• _EXERCISE PROMPT_
Among the records below, find the line with "[0:01.00-0:01.50]" and the line with "[10.00-10.69s]". Set down both and every line between, exactly and with no pictures, but nothing else.

• _MATERIAL PROVIDED_
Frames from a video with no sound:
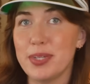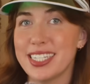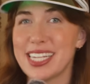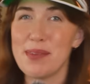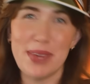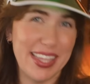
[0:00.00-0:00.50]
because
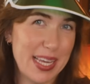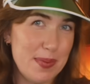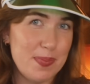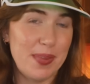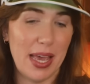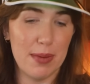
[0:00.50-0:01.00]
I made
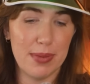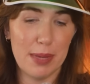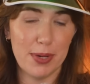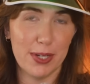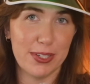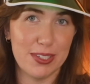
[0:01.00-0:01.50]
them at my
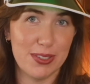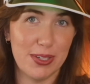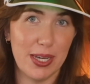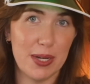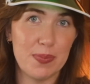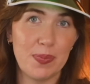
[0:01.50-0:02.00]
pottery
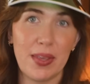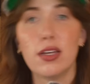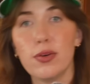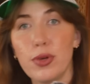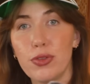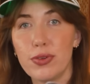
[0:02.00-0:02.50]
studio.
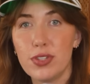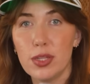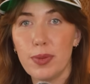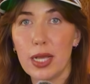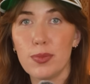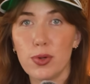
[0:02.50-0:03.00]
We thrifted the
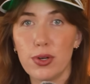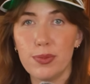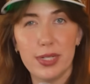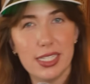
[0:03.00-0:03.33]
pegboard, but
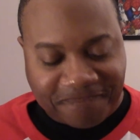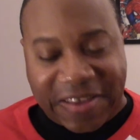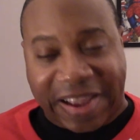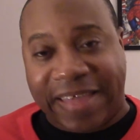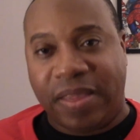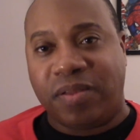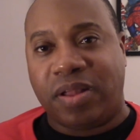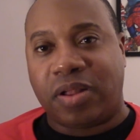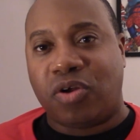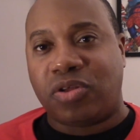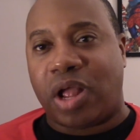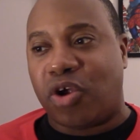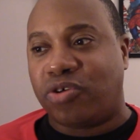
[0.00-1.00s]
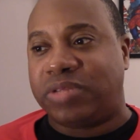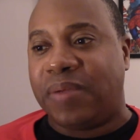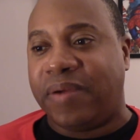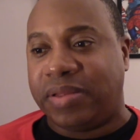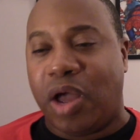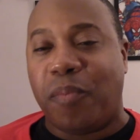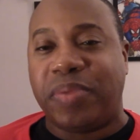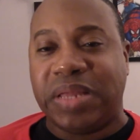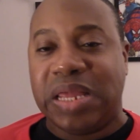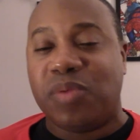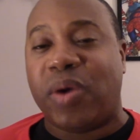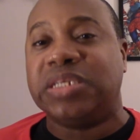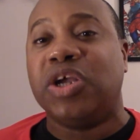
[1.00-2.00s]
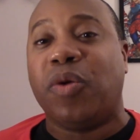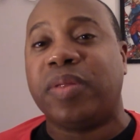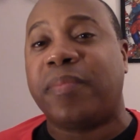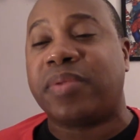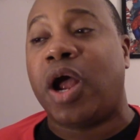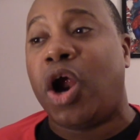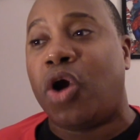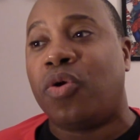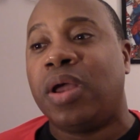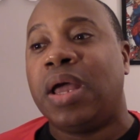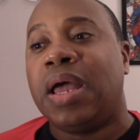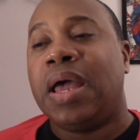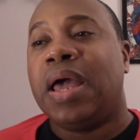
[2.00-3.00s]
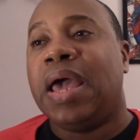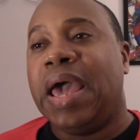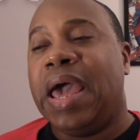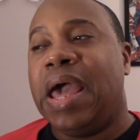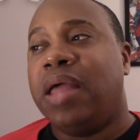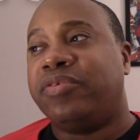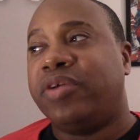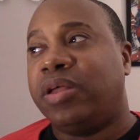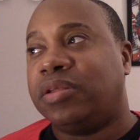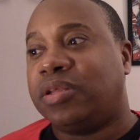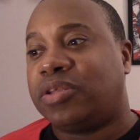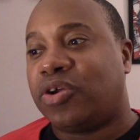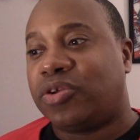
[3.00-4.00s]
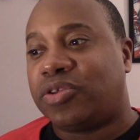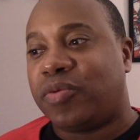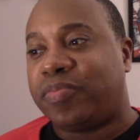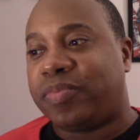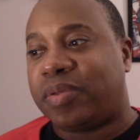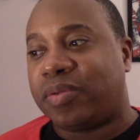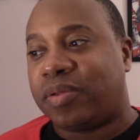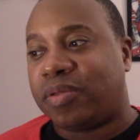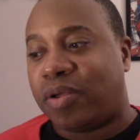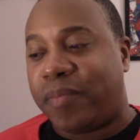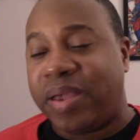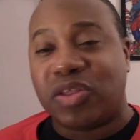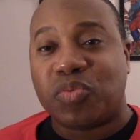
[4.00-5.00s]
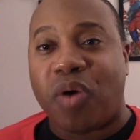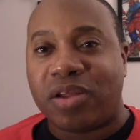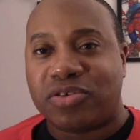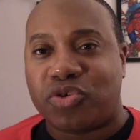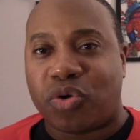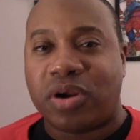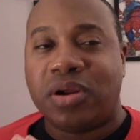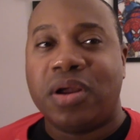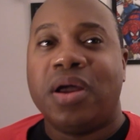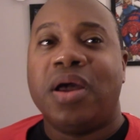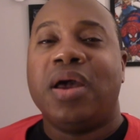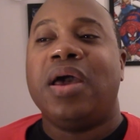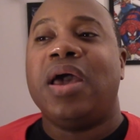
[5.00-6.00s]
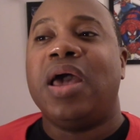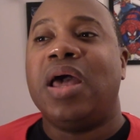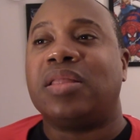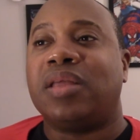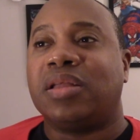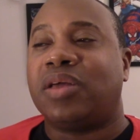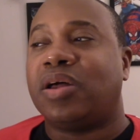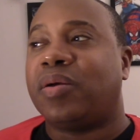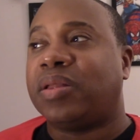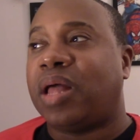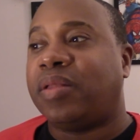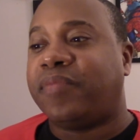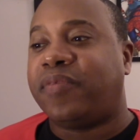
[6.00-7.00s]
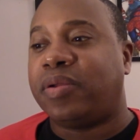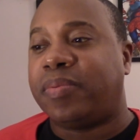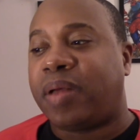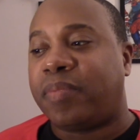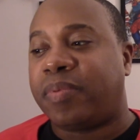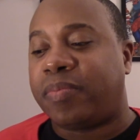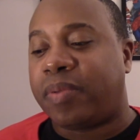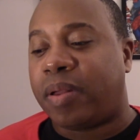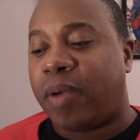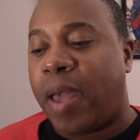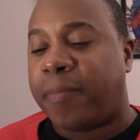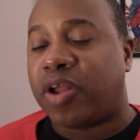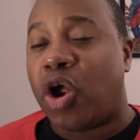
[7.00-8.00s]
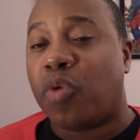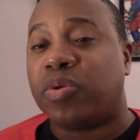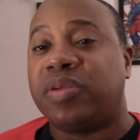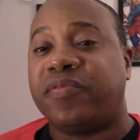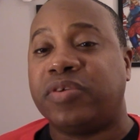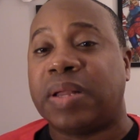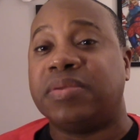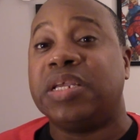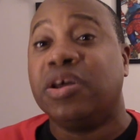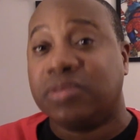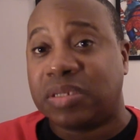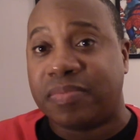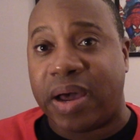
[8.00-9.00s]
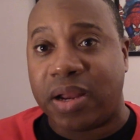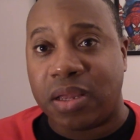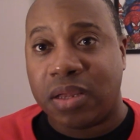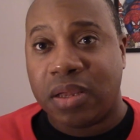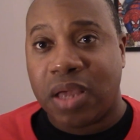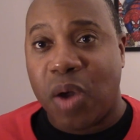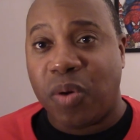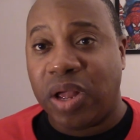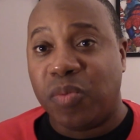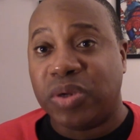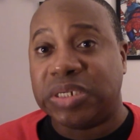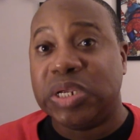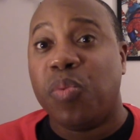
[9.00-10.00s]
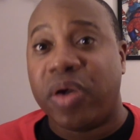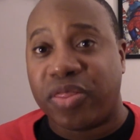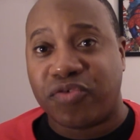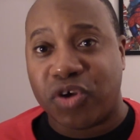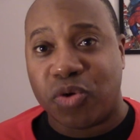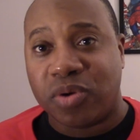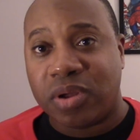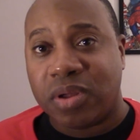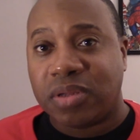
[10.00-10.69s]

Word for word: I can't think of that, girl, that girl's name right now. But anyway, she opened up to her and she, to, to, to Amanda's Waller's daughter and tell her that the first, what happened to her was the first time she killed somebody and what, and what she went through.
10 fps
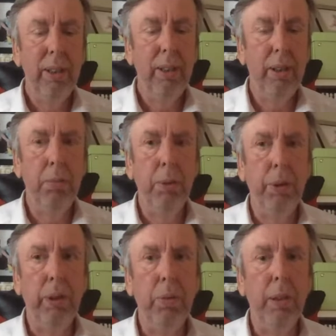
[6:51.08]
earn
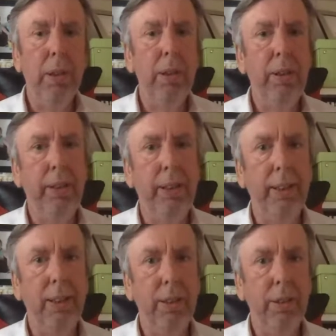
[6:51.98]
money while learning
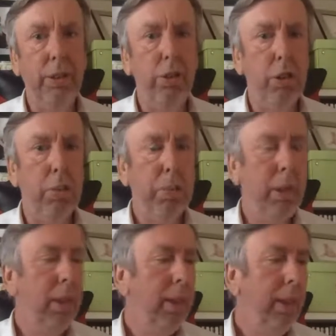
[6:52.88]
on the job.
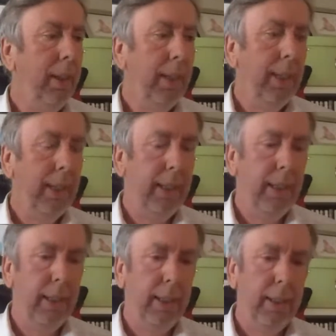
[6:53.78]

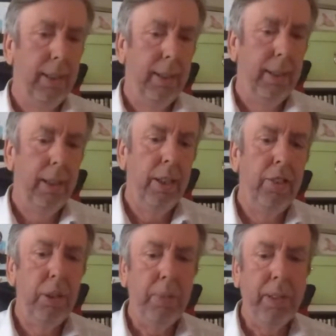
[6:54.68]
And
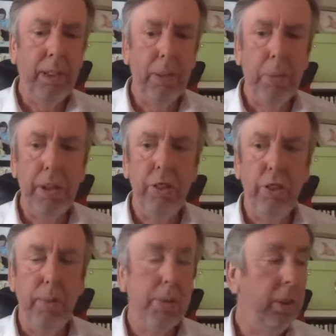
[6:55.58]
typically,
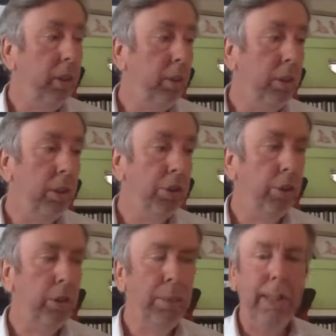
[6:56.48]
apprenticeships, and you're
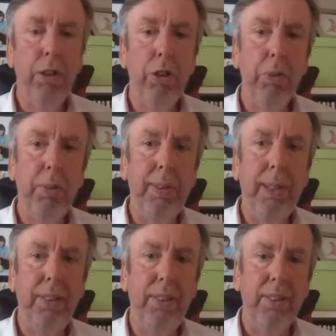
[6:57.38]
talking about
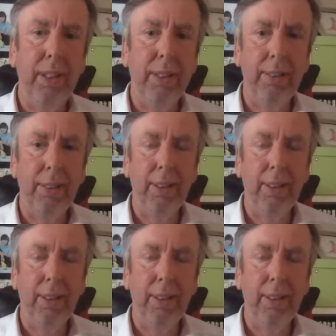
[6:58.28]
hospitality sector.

• _REPLY TO THE TASK_
[0:01.00-0:01.50]
them at my
[0:01.50-0:02.00]
pottery
[0:02.00-0:02.50]
studio.
[0:02.50-0:03.00]
We thrifted the
[0:03.00-0:03.33]
pegboard, but
[0.00-1.00s]
[1.00-2.00s]
[2.00-3.00s]
[3.00-4.00s]
[4.00-5.00s]
[5.00-6.00s]
[6.00-7.00s]
[7.00-8.00s]
[8.00-9.00s]
[9.00-10.00s]
[10.00-10.69s]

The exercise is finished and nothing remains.